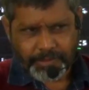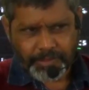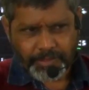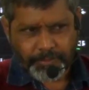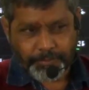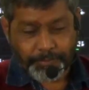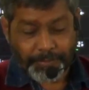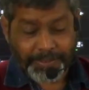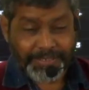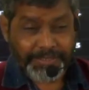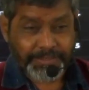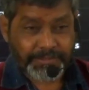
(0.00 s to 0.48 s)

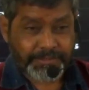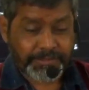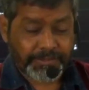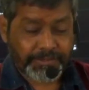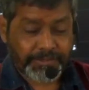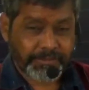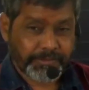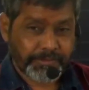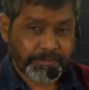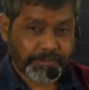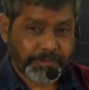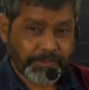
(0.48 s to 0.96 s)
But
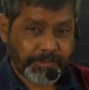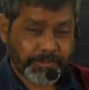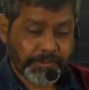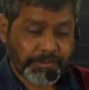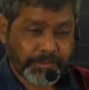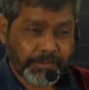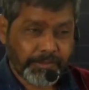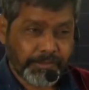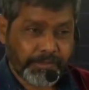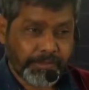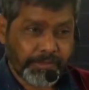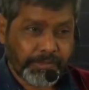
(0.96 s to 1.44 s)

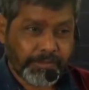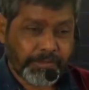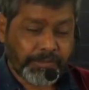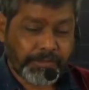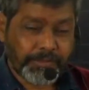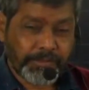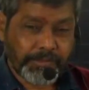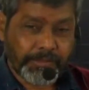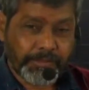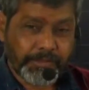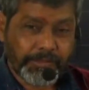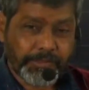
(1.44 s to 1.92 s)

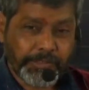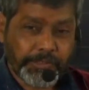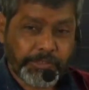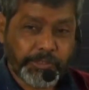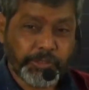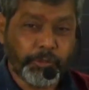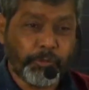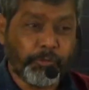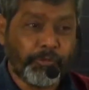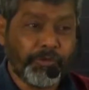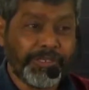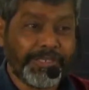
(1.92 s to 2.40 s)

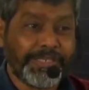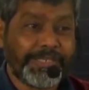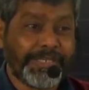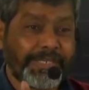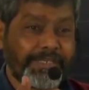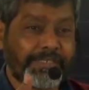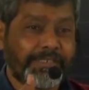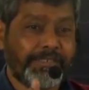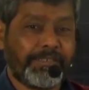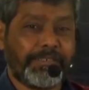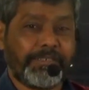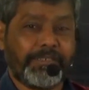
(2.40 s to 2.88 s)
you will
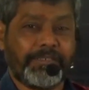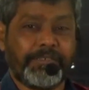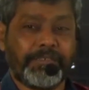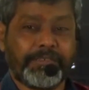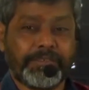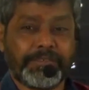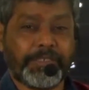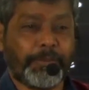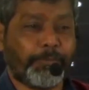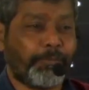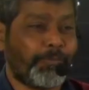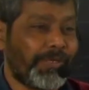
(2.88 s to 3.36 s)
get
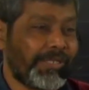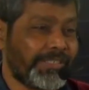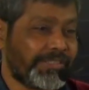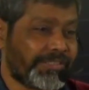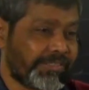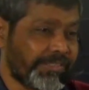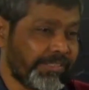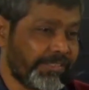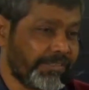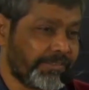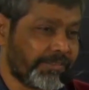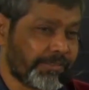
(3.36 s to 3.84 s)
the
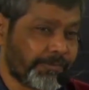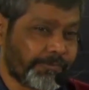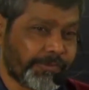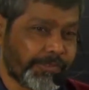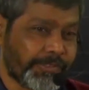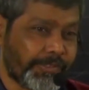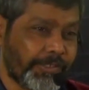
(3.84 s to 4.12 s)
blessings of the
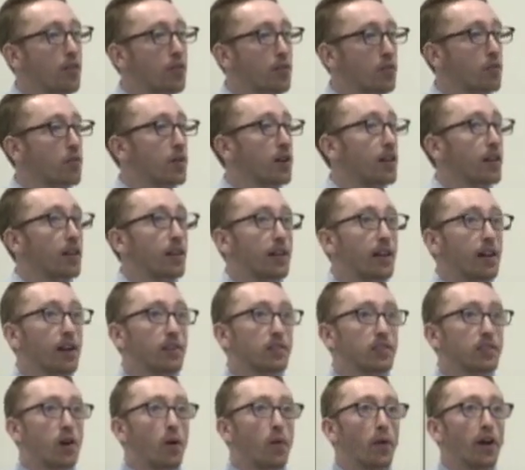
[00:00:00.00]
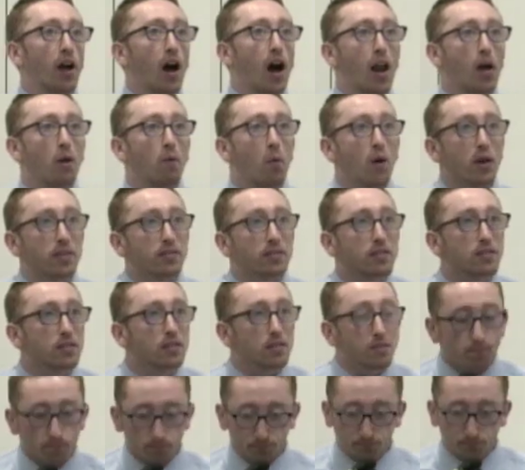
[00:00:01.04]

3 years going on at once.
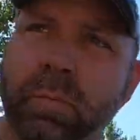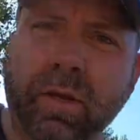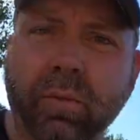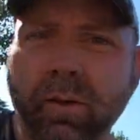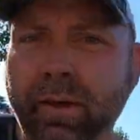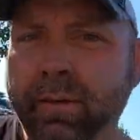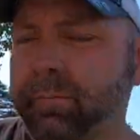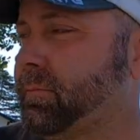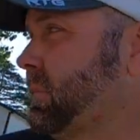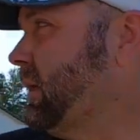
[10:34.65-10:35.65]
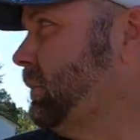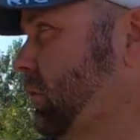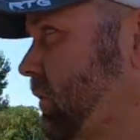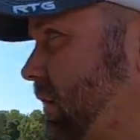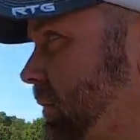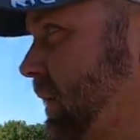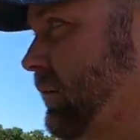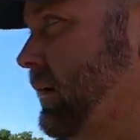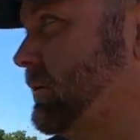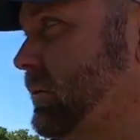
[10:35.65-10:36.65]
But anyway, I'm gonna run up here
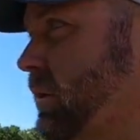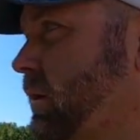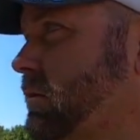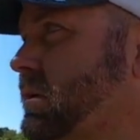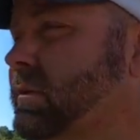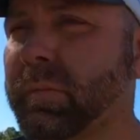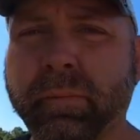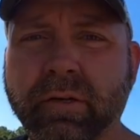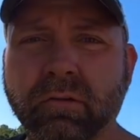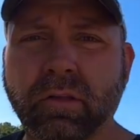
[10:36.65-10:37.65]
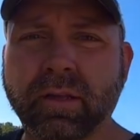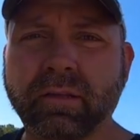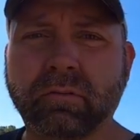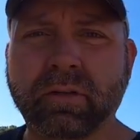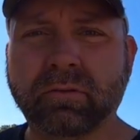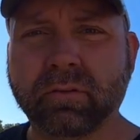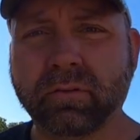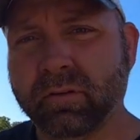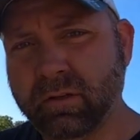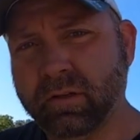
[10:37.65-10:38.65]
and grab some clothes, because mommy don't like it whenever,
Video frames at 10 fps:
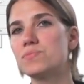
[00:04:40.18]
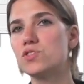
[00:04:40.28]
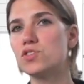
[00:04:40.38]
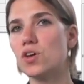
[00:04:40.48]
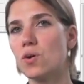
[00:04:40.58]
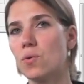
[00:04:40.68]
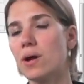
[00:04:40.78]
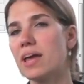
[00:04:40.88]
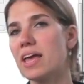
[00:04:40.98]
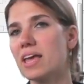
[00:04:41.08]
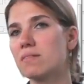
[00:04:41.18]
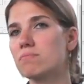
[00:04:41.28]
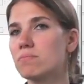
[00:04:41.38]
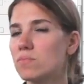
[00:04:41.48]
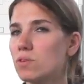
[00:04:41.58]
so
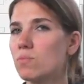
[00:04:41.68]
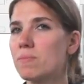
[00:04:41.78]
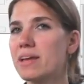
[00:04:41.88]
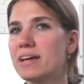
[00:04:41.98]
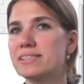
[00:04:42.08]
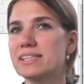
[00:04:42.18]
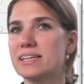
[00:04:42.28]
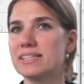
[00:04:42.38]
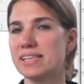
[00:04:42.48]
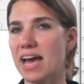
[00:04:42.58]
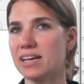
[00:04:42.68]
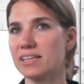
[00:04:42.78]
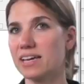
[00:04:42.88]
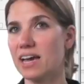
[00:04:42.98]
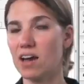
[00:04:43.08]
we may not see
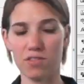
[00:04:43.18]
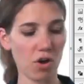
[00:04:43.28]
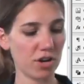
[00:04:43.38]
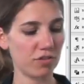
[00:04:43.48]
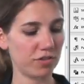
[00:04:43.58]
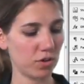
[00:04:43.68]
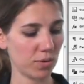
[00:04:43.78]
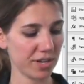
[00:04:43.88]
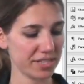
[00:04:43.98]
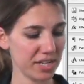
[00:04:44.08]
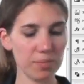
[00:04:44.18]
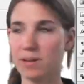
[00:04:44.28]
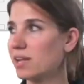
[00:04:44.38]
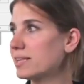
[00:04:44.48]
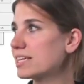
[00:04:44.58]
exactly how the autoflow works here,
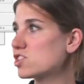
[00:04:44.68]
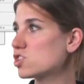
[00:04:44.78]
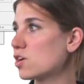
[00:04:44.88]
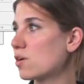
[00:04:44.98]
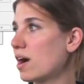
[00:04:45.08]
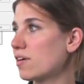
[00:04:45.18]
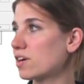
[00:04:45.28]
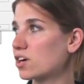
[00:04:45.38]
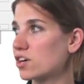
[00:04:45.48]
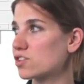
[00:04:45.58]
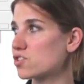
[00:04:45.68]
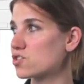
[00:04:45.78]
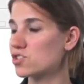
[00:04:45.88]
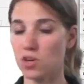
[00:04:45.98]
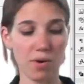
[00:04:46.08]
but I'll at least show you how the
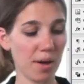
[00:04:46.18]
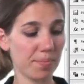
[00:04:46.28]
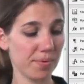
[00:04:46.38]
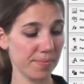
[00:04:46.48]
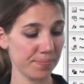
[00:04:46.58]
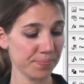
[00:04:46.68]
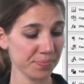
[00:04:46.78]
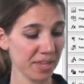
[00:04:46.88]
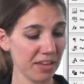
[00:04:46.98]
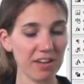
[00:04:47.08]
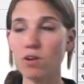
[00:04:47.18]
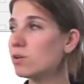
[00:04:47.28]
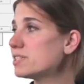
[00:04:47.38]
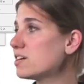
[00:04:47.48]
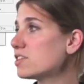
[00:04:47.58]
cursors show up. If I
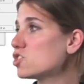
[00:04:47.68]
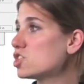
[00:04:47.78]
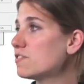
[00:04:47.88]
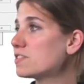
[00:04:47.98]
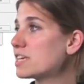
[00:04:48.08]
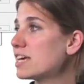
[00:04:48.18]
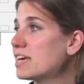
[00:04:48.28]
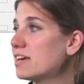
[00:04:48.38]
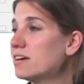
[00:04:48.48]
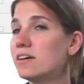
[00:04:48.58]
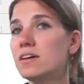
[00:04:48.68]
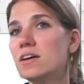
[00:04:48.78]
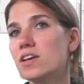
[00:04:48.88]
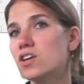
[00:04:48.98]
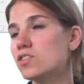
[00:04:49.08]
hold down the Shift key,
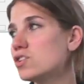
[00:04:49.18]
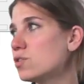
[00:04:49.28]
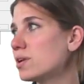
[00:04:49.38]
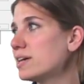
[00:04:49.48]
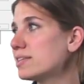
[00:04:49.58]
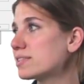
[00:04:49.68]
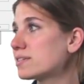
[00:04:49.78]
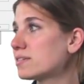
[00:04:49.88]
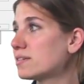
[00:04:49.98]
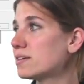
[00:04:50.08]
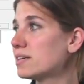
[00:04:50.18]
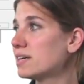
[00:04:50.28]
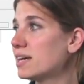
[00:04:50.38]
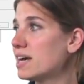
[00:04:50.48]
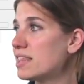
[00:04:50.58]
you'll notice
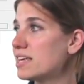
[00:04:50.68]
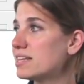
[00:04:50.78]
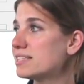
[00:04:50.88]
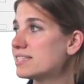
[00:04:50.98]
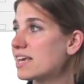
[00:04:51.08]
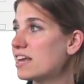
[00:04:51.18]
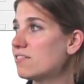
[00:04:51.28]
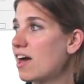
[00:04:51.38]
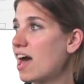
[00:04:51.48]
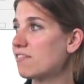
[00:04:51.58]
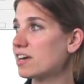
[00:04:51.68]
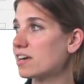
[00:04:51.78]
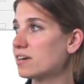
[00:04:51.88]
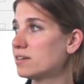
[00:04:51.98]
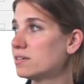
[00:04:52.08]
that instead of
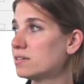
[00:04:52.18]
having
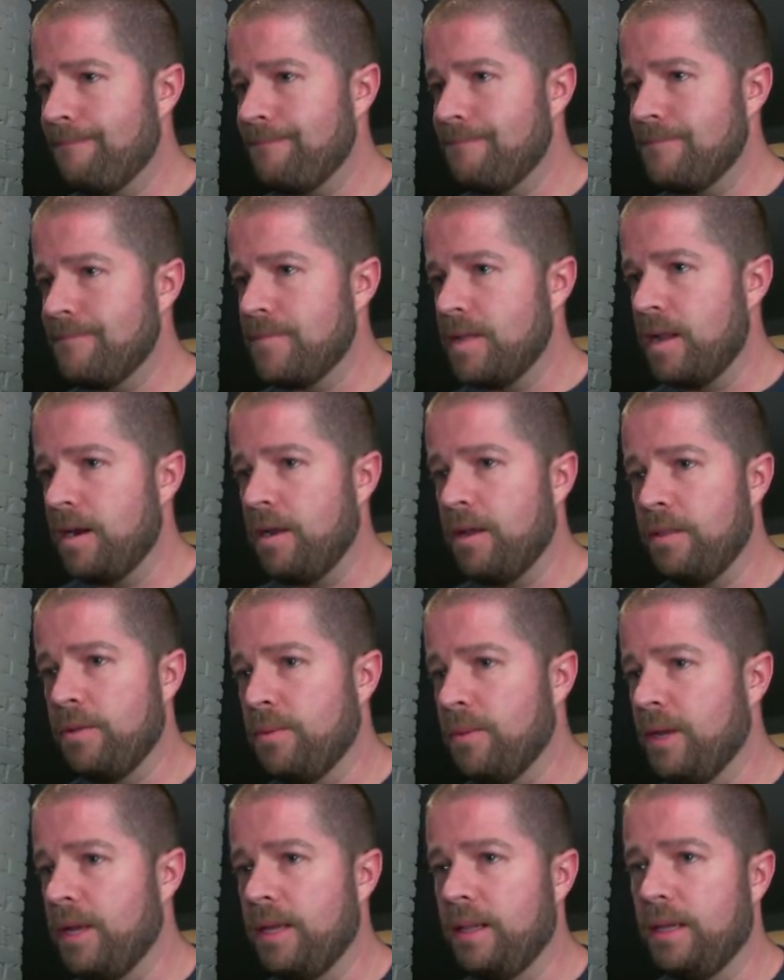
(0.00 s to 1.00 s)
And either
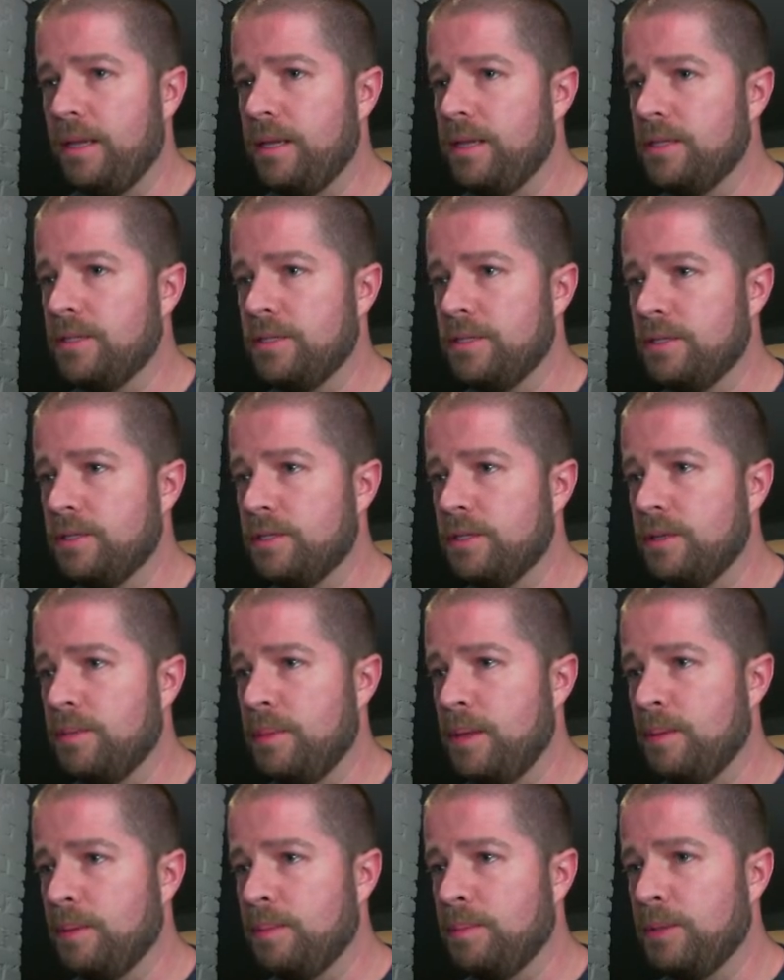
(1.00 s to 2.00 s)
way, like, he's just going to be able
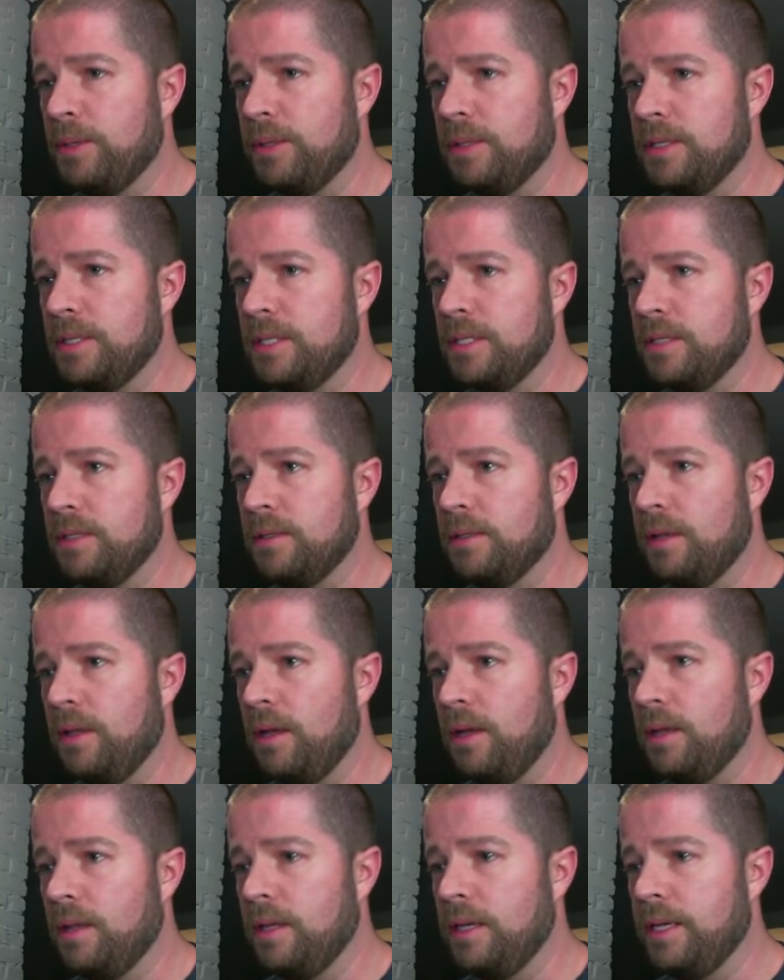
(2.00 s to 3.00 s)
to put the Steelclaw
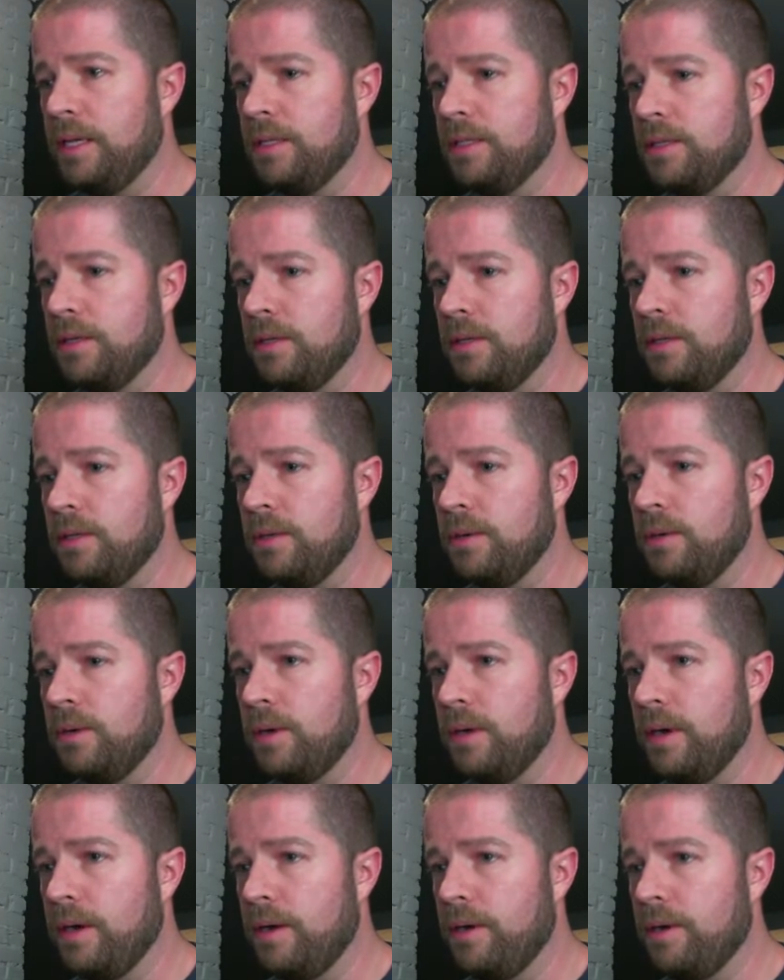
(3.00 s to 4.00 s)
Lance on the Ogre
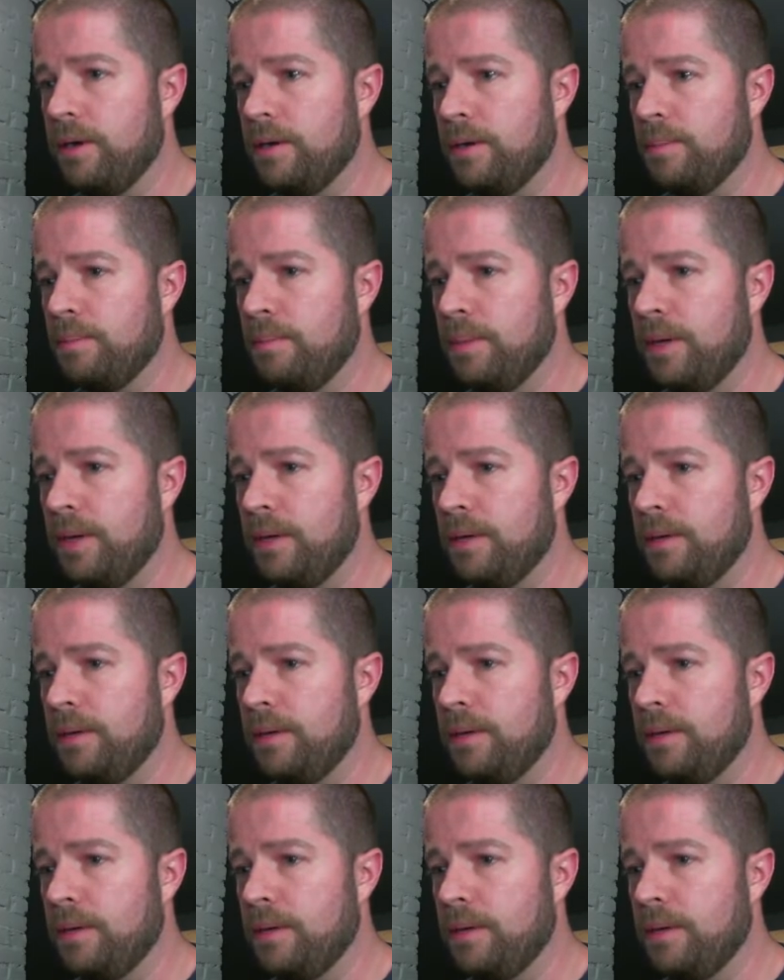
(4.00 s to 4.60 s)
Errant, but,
* * * * * * * * *
— WHAT TO WORK ON —
Everything in the entries above should be printed again exactly, apart from the pictures.

— EXERCISE SOLUTION —
(0.00 s to 0.48 s)

(0.48 s to 0.96 s)
But
(0.96 s to 1.44 s)

(1.44 s to 1.92 s)

(1.92 s to 2.40 s)

(2.40 s to 2.88 s)
you will
(2.88 s to 3.36 s)
get
(3.36 s to 3.84 s)
the
(3.84 s to 4.12 s)
blessings of the
[00:00:00.00]
[00:00:01.04]

3 years going on at once.
[10:34.65-10:35.65]
[10:35.65-10:36.65]
But anyway, I'm gonna run up here
[10:36.65-10:37.65]
[10:37.65-10:38.65]
and grab some clothes, because mommy don't like it whenever,
Video frames at 10 fps:
[00:04:40.18]
[00:04:40.28]
[00:04:40.38]
[00:04:40.48]
[00:04:40.58]
[00:04:40.68]
[00:04:40.78]
[00:04:40.88]
[00:04:40.98]
[00:04:41.08]
[00:04:41.18]
[00:04:41.28]
[00:04:41.38]
[00:04:41.48]
[00:04:41.58]
so
[00:04:41.68]
[00:04:41.78]
[00:04:41.88]
[00:04:41.98]
[00:04:42.08]
[00:04:42.18]
[00:04:42.28]
[00:04:42.38]
[00:04:42.48]
[00:04:42.58]
[00:04:42.68]
[00:04:42.78]
[00:04:42.88]
[00:04:42.98]
[00:04:43.08]
we may not see
[00:04:43.18]
[00:04:43.28]
[00:04:43.38]
[00:04:43.48]
[00:04:43.58]
[00:04:43.68]
[00:04:43.78]
[00:04:43.88]
[00:04:43.98]
[00:04:44.08]
[00:04:44.18]
[00:04:44.28]
[00:04:44.38]
[00:04:44.48]
[00:04:44.58]
exactly how the autoflow works here,
[00:04:44.68]
[00:04:44.78]
[00:04:44.88]
[00:04:44.98]
[00:04:45.08]
[00:04:45.18]
[00:04:45.28]
[00:04:45.38]
[00:04:45.48]
[00:04:45.58]
[00:04:45.68]
[00:04:45.78]
[00:04:45.88]
[00:04:45.98]
[00:04:46.08]
but I'll at least show you how the
[00:04:46.18]
[00:04:46.28]
[00:04:46.38]
[00:04:46.48]
[00:04:46.58]
[00:04:46.68]
[00:04:46.78]
[00:04:46.88]
[00:04:46.98]
[00:04:47.08]
[00:04:47.18]
[00:04:47.28]
[00:04:47.38]
[00:04:47.48]
[00:04:47.58]
cursors show up. If I
[00:04:47.68]
[00:04:47.78]
[00:04:47.88]
[00:04:47.98]
[00:04:48.08]
[00:04:48.18]
[00:04:48.28]
[00:04:48.38]
[00:04:48.48]
[00:04:48.58]
[00:04:48.68]
[00:04:48.78]
[00:04:48.88]
[00:04:48.98]
[00:04:49.08]
hold down the Shift key,
[00:04:49.18]
[00:04:49.28]
[00:04:49.38]
[00:04:49.48]
[00:04:49.58]
[00:04:49.68]
[00:04:49.78]
[00:04:49.88]
[00:04:49.98]
[00:04:50.08]
[00:04:50.18]
[00:04:50.28]
[00:04:50.38]
[00:04:50.48]
[00:04:50.58]
you'll notice
[00:04:50.68]
[00:04:50.78]
[00:04:50.88]
[00:04:50.98]
[00:04:51.08]
[00:04:51.18]
[00:04:51.28]
[00:04:51.38]
[00:04:51.48]
[00:04:51.58]
[00:04:51.68]
[00:04:51.78]
[00:04:51.88]
[00:04:51.98]
[00:04:52.08]
that instead of
[00:04:52.18]
having
(0.00 s to 1.00 s)
And either
(1.00 s to 2.00 s)
way, like, he's just going to be able
(2.00 s to 3.00 s)
to put the Steelclaw
(3.00 s to 4.00 s)
Lance on the Ogre
(4.00 s to 4.60 s)
Errant, but,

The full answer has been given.